The ideal retirement plan: it’s about more than money.

I knew a man who couldn’t wait to retire from his government job. With a few decades of hard work and wise money decisions, he was able to call it quits at 55. Thrilled with his newfound financial freedom, he immediately took to cooking, golf, dating, traveling, fishing, and having fun. For the first few years, every time I saw him, I could see the lack of work responsibilities had lightened his step and his heart.

At 65, he moved to a Florida retirement community, the kind with nearly identical roofs, lawns and mailboxes. One of the few ways to stand out was by the cover on your golf cart. To outsiders, everyone looked the same, dressed the same, exercised the same, and seemed to absolutely love their new life in the sunshine.

Happy on the Outside But No One to Talk To

One day on the phone the man said, “Y’know, I really like talking with you. I don’t have anybody to talk to here.”

This was a shock. “What?” I said, “Surely there are some retired CEOs, executives, people that think like you there, that play golf, and that you have a lot in common with.”

“Nah,” he said, “I don’t have that much in common with anybody here.”

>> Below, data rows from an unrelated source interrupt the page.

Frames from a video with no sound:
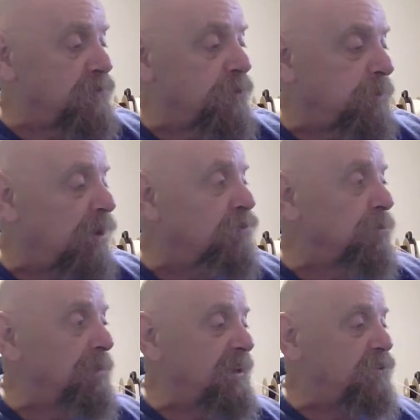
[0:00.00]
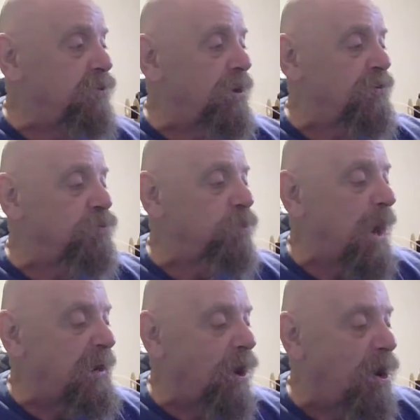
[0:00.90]
Supposedly, he's on his
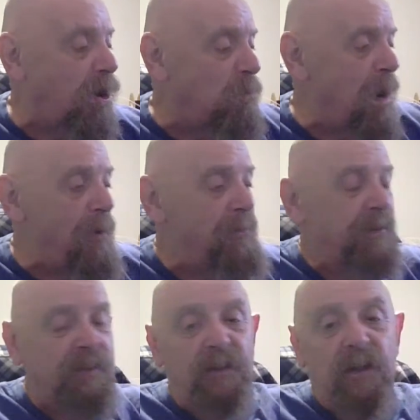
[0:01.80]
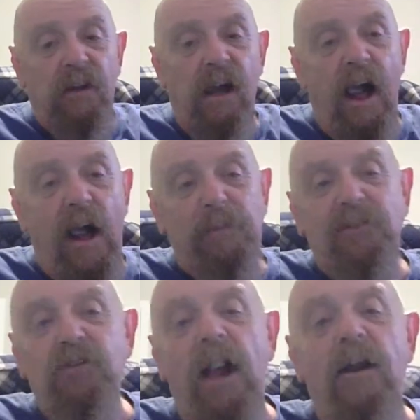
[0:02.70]
way home.
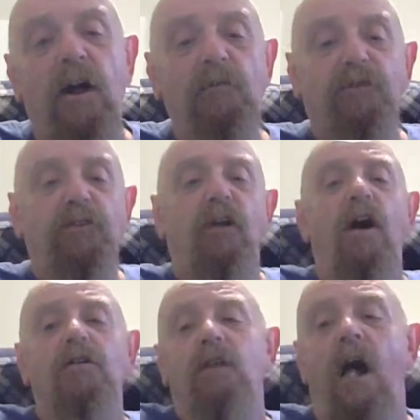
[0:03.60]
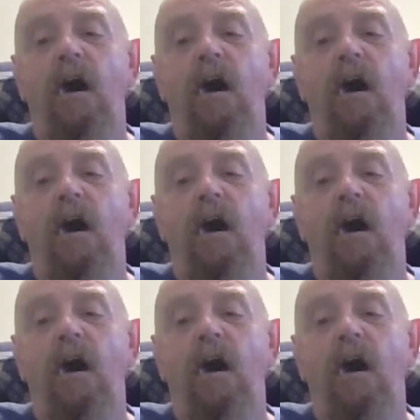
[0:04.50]
He's not home for long.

I thought that was crazy. He talked like them, dressed like them, shopped like them, and played golf and pickleball with them. He probably was just as well off, financially, as any of them. How could he not have someone to relate to?

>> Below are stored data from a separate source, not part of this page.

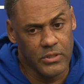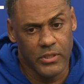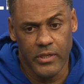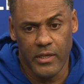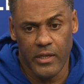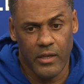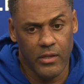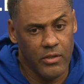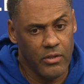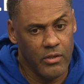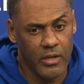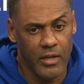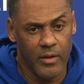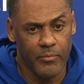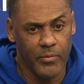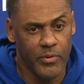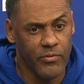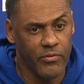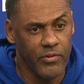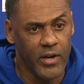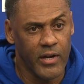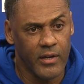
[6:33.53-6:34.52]
you got to
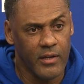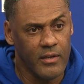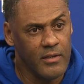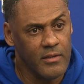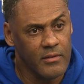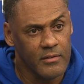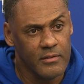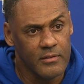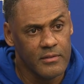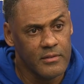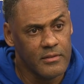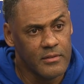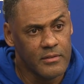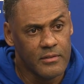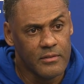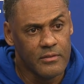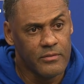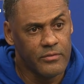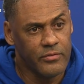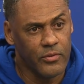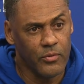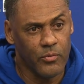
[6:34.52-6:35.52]
be ready
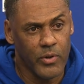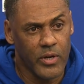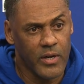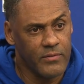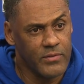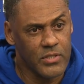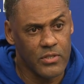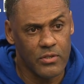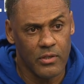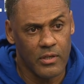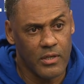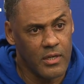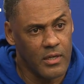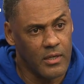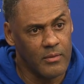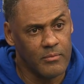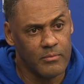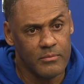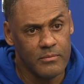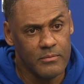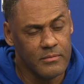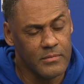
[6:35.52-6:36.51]
for whatever's gonna
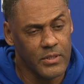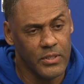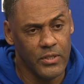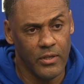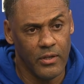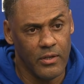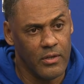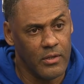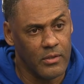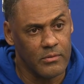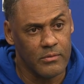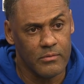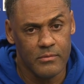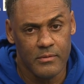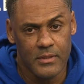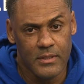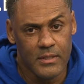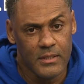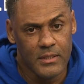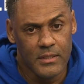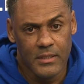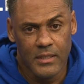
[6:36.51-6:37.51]
come, you know.
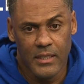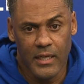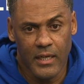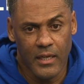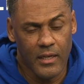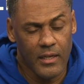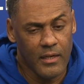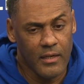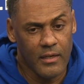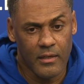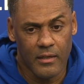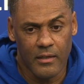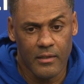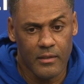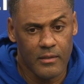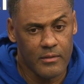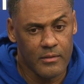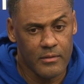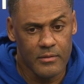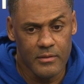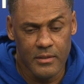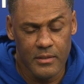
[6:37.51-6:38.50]
And
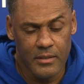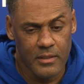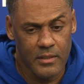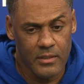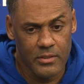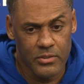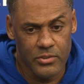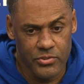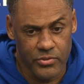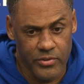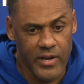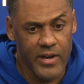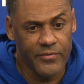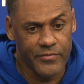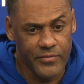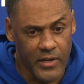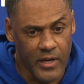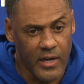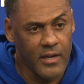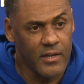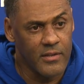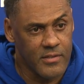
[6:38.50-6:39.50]
draft
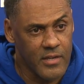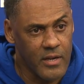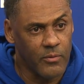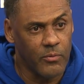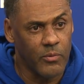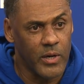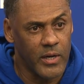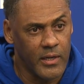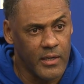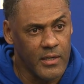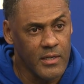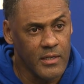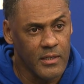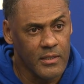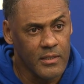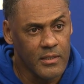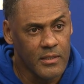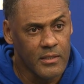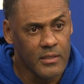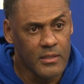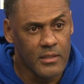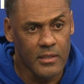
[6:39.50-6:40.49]
night is that way.
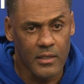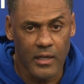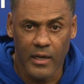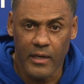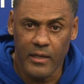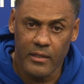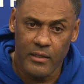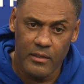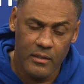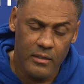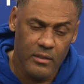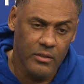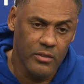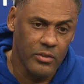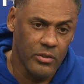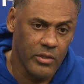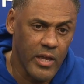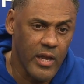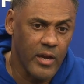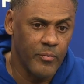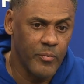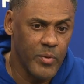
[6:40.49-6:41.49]
Like, you
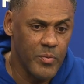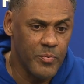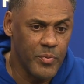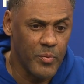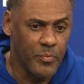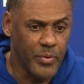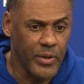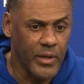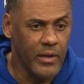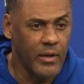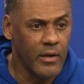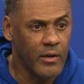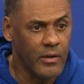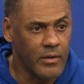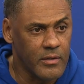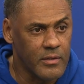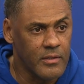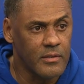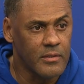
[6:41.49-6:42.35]
gotta be prepared,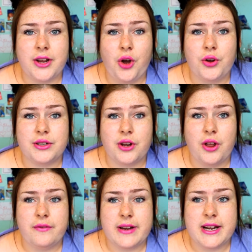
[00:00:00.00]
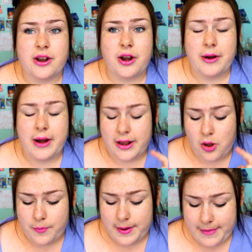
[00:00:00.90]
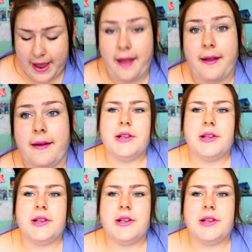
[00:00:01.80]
on her video and I'll be back.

Unfortunately at that time, I was unfamiliar with the signs of depression. Five years later, it took his life.

Three Myths About the Ideal Retirement

According to writer Mitch Anthony, there are three myths about the ideal retirement plan.

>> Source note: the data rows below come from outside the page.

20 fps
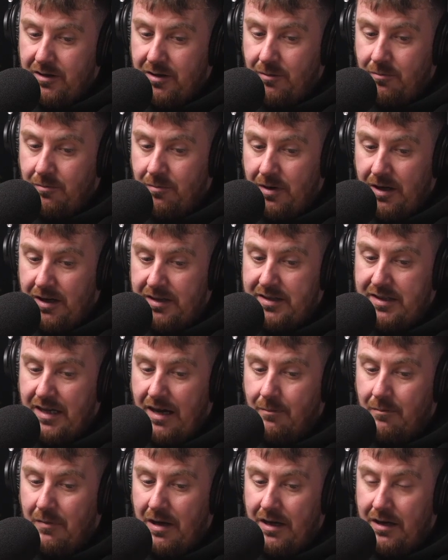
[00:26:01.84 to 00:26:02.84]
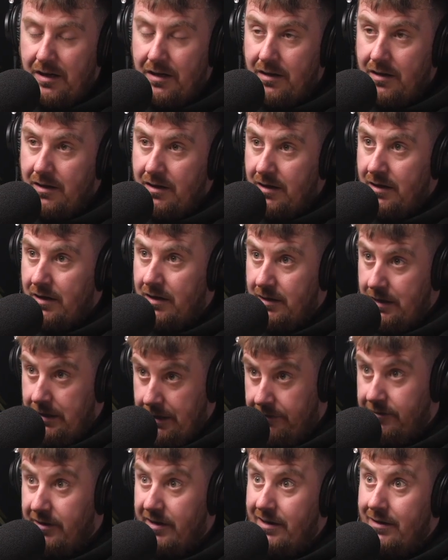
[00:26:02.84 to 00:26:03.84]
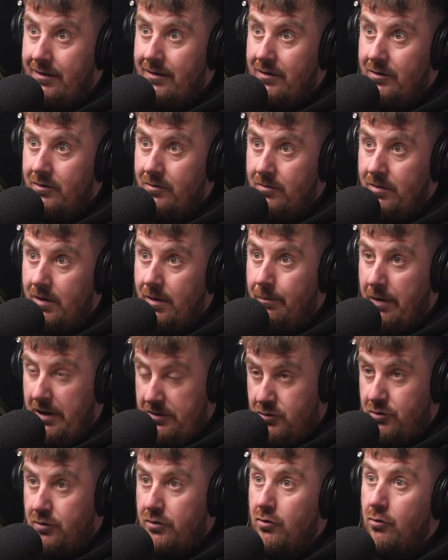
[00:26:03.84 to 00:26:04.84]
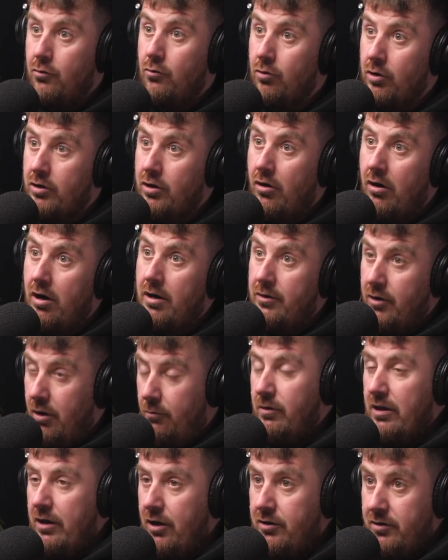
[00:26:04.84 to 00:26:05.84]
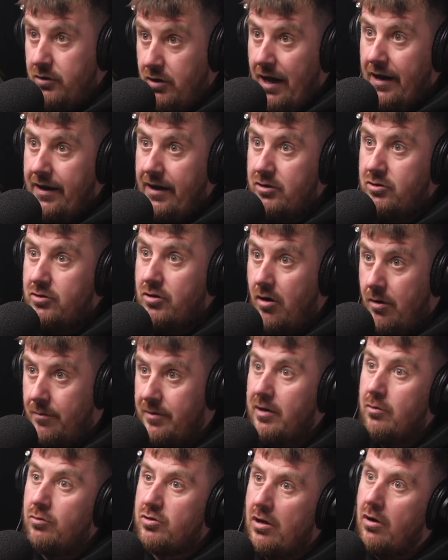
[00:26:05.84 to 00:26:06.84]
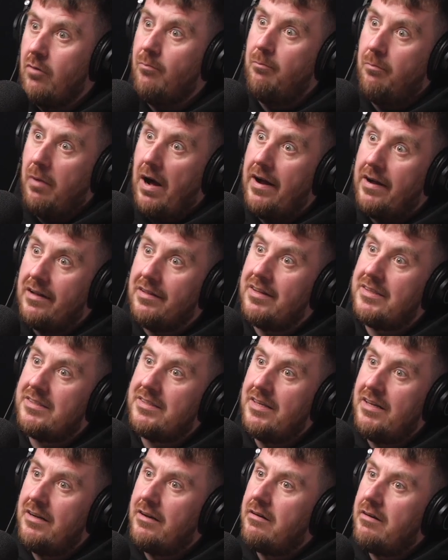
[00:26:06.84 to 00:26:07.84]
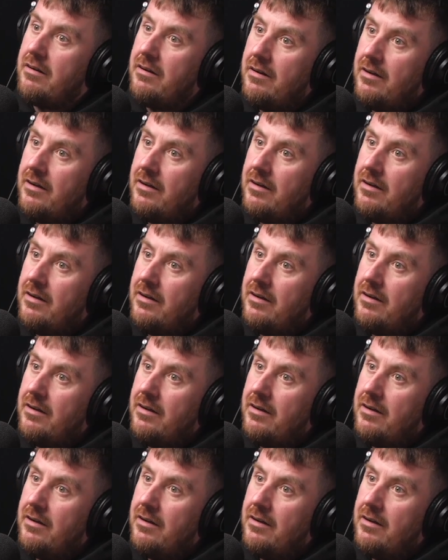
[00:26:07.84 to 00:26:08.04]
to him, he sent me literally a picture of your old car. Not that actual car, but he goes, I'm buying this here.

Myth 1: “This part of my life is going to be about ME.”
Anthony says, “This is a formula for emptiness.”

Myth 2: “I am going to surround myself with people like ME.”
Anthony’s reply: “This is a formula for stagnation.”

Myth 3: “I am going to do nothing but relax.”
Anthony: “This is a formula for boredom.”

Emptiness, stagnation, and boredom. Doesn’t sound much like the ideal retirement. Yet, these three myths form the basis of a lot of retirement plans.

A Mayo Clinic gerontologist told Anthony, “A life of total ease is two steps removed from a life of total disease. The first step is they get bored, the second step is they grow pessimistic, and then they get ill.”

The Dark Side of Retirement Plans

This is what writer Robert Laura termed the “dark side” of retirement. For some who don’t think about how to bring meaning and purpose to their life after work, serious mental health maladies, like depression and addiction, await. Florida retirement communities have some of the highest suicide rates in the country, particularly growing among white males over age 65.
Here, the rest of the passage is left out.